Emil Wolter: Gerne. Das Unternehmen Inner Mongolia Yili ist der größte Molkereiproduzent in China. Da der Verbrauch von Milchprodukten in China immer noch ziemlich niedrig ist, gibt es hier ausreichend hohes Wachstumspotenzial. Die Wettbewerbsvorteile von Inner Mongolia Yili sind die Marke und die Größe. Und beim Thema Nachhaltigkeit haben wir als aktive Investoren in den vergangenen sieben Jahren zahlreiche Veränderungen bei Offenlegungen und anderen Themen angeregt. Seit wir investiert sind, hat das Unternehmen substanzielle Verbesserungen erreicht. Kurz gesagt, das Unternehmen verfügt über einen großen Marktanteil in einem wachsenden Markt. Es gibt auch ein gleichwertiges Unternehmen in Vietnam, das genauso spannend ist und Vinamilk heißt. Der Investment Case ist weitestgehend ähnlich, nur dass Vinamilk bessere ESG-Merkmale und höhere Erträge hat. Das zum Beispiel ist eine Investition, die wir nur im Ex-China-Fonds haben.

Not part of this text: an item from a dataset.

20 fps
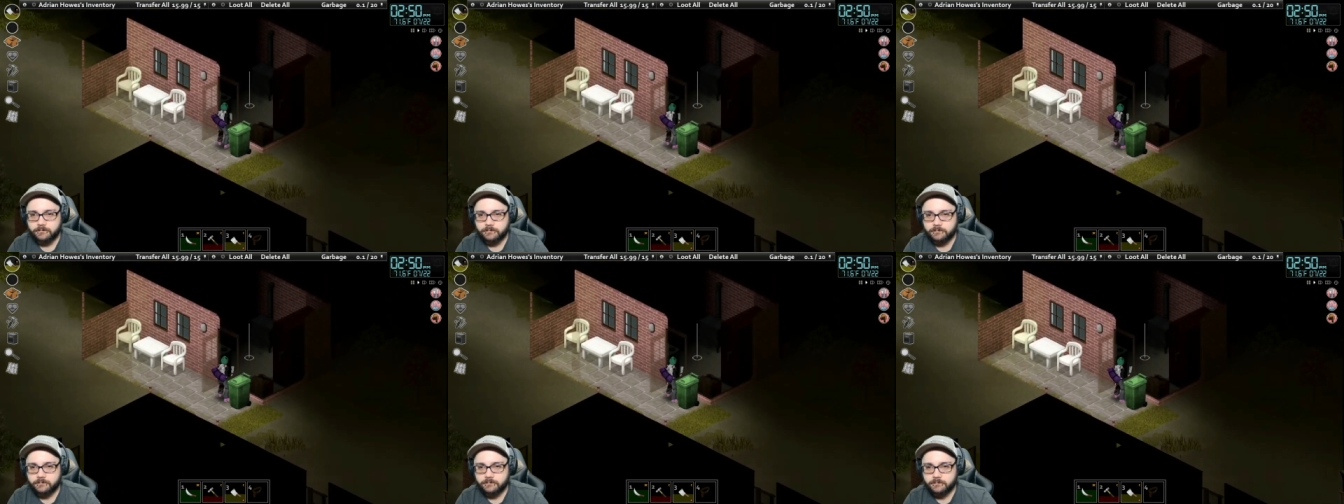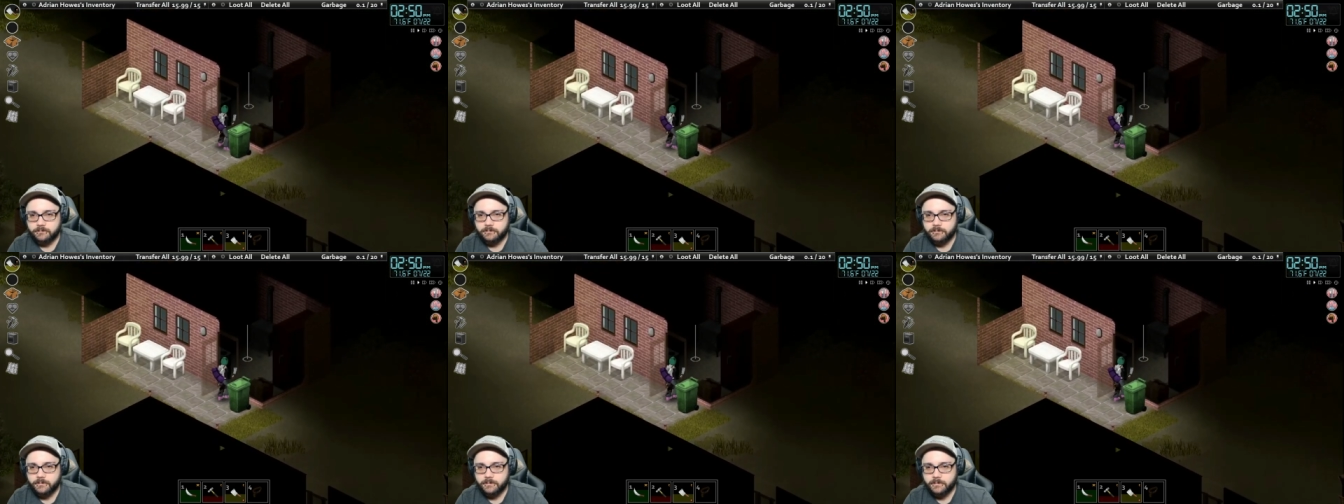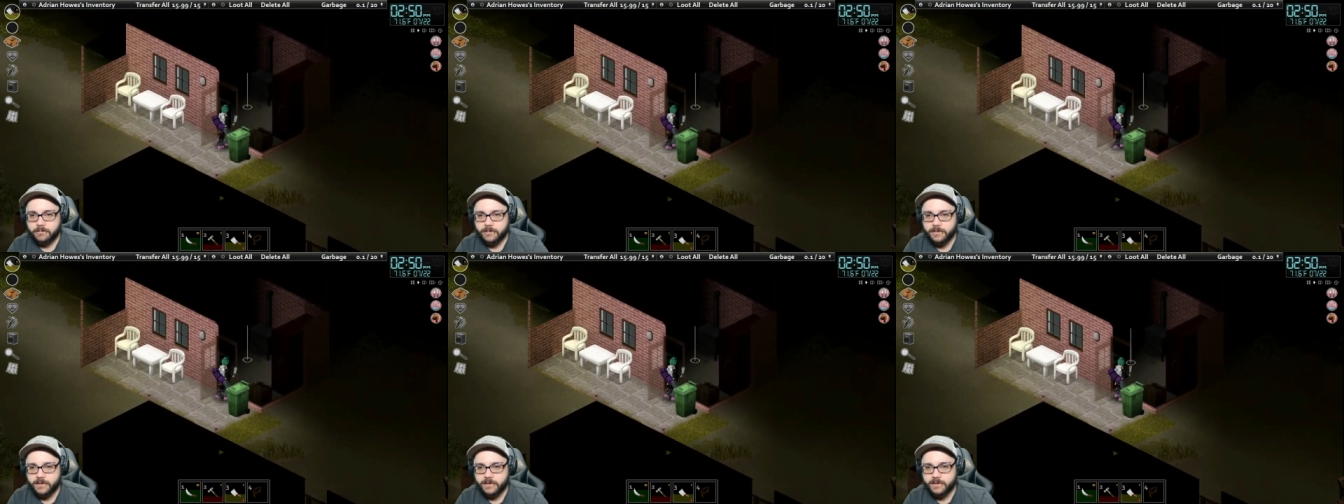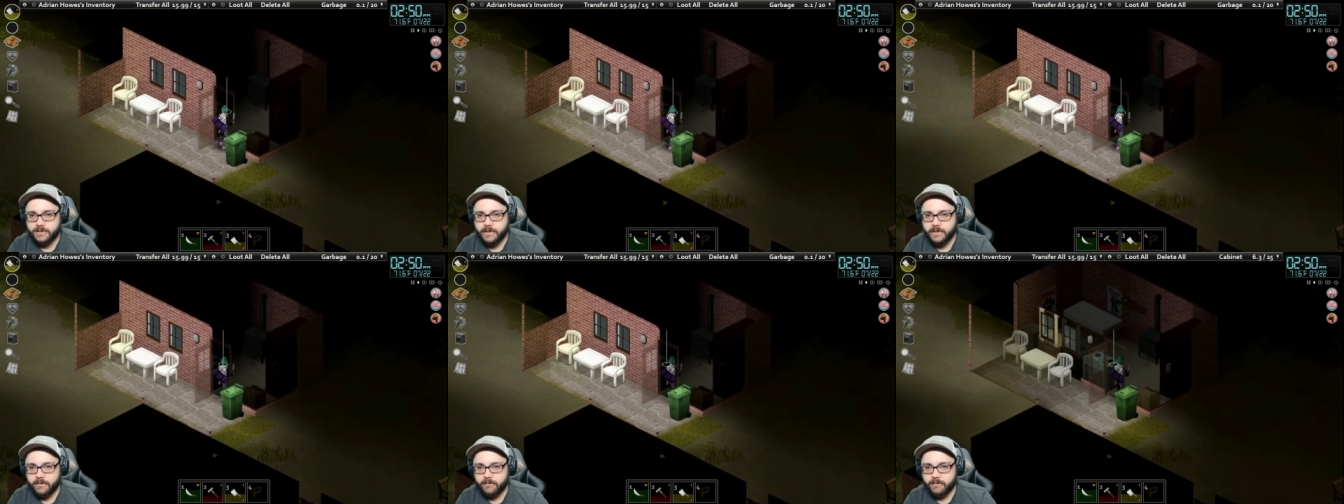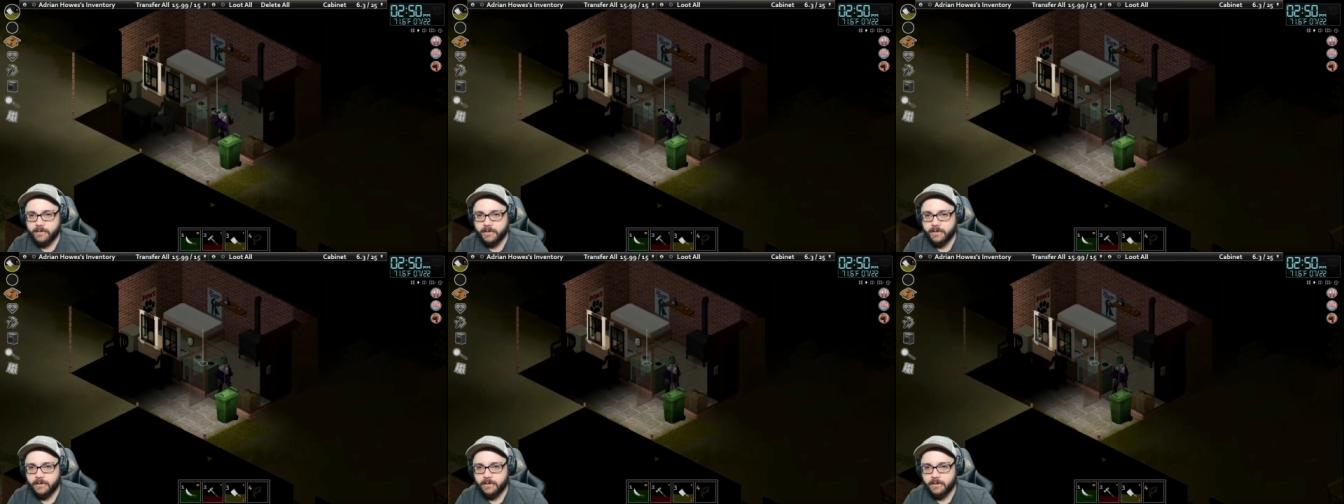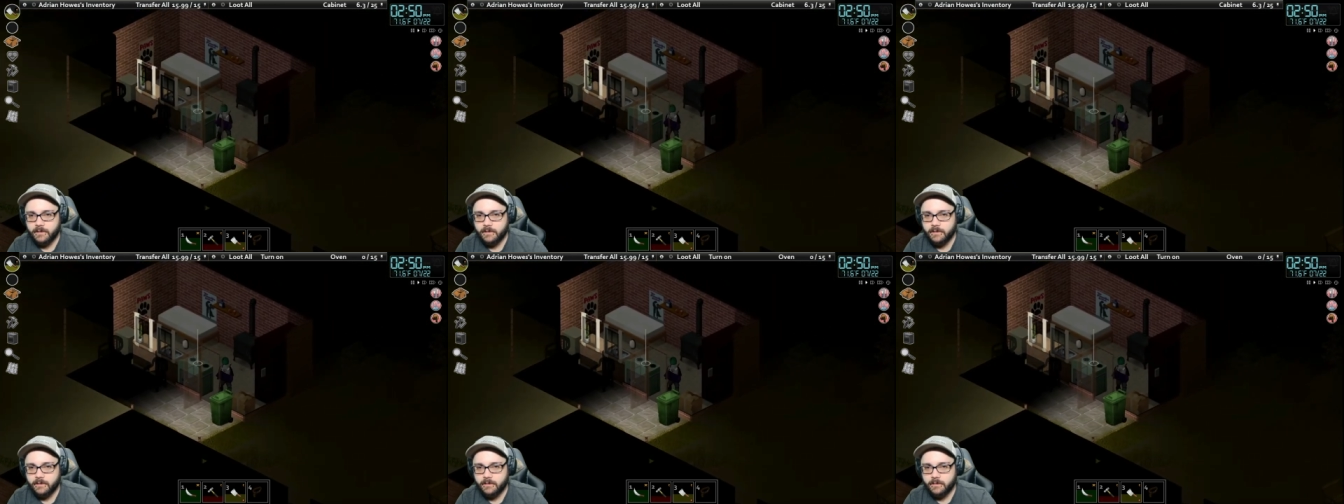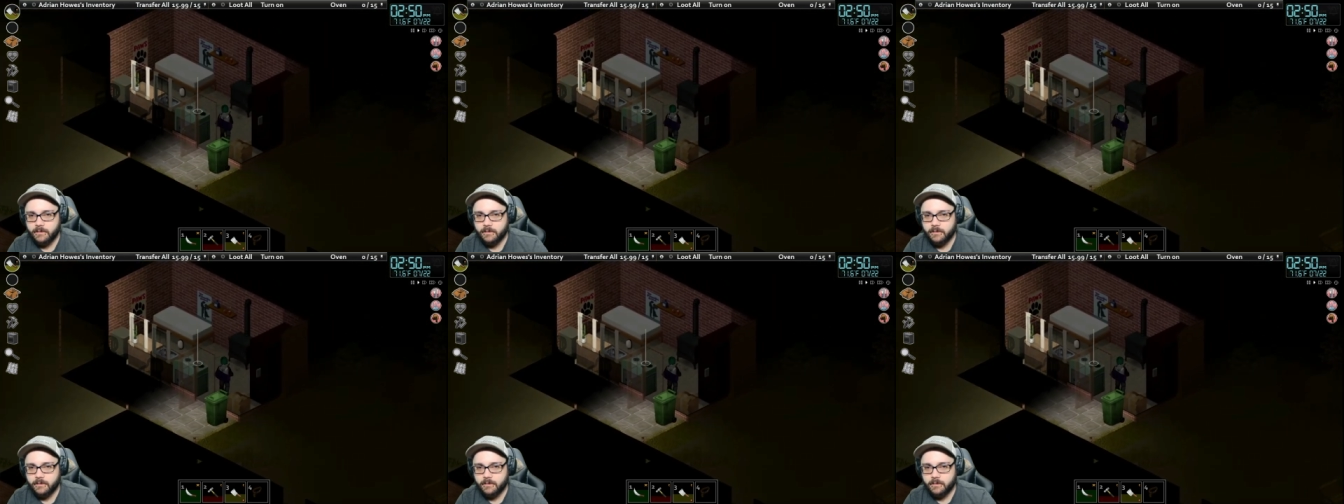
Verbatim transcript: Does this have anything in it?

Beides sind hochwertige Unternehmen für Grundnahrungsmittel, die in den Industrieländern als ausgereift gelten würden, in den Schwellenländern jedoch noch Raum für ein gutes EPS-Wachstum bieten.
TiAM FundResearch: Warum sollten sich Anleger gerade jetzt den Schwellenländern zuwenden?
Emil Wolter: Ich denke, dass gerade jetzt ein interessanter Zeitpunkt ist, um sich die Chancen anzusehen, die die Schwellenländer bieten. Ein Grund ist, dass es in den vergangenen zehn Jahren an der Börse dort nicht so gut lief. Die Aussichten für diejenigen, die bereit sind, über die nächsten Monate hinauszuschauen und mehr in die nächsten Jahre zu blicken, sind ziemlich ermutigend. Die Schwellenländer hatten ein sehr schwieriges Jahr, zum Teil wegen China, zum Teil wegen der Straffung der Geldpolitik. Doch China lockert seine Politik wieder ein wenig. Und die geldpolitische Straffung in den westlichen Volkswirtschaften ist weitestgehend eingepreist. Wenn wir uns die nächsten zehn Jahre ansehen, sollte das Wachstum der Unternehmensgewinne in den Schwellenländern recht gut sein. Und die Bewertungen sind aktuell recht bescheiden. Es gibt besonders gute Chancen bei qualitativ hochwertigen Unternehmen, denn die Investoren haben sich in den vergangenen Jahren nicht wirklich auf dieses Segment in den Schwellenländern konzentriert, sondern eher auf einige wenige zyklische Bereiche im Rahmen der Wiedereröffnung der Volkswirtschaften oder auf abstrakte, wenig ertragreiche Segmente des Aktienmarktes.
TiAM FundResearch: Wie sind Sie persönlich investiert?
Emil Wolter: Vermutlich bin ich etwas speziell. Ein großer Teil meines investierbaren Vermögens ist in Comgest-Fonds investiert. Ich esse sozusagen meine eigene Suppe. Ich habe ein unverhältnismäßig hohes Engagement in den Schwellenländern im Vergleich zu vielen anderen Leuten, aber ich fühle mich sehr wohl damit.
TiAM FundResearch: Herr Wolter, vielen Dank für dieses Gespräch.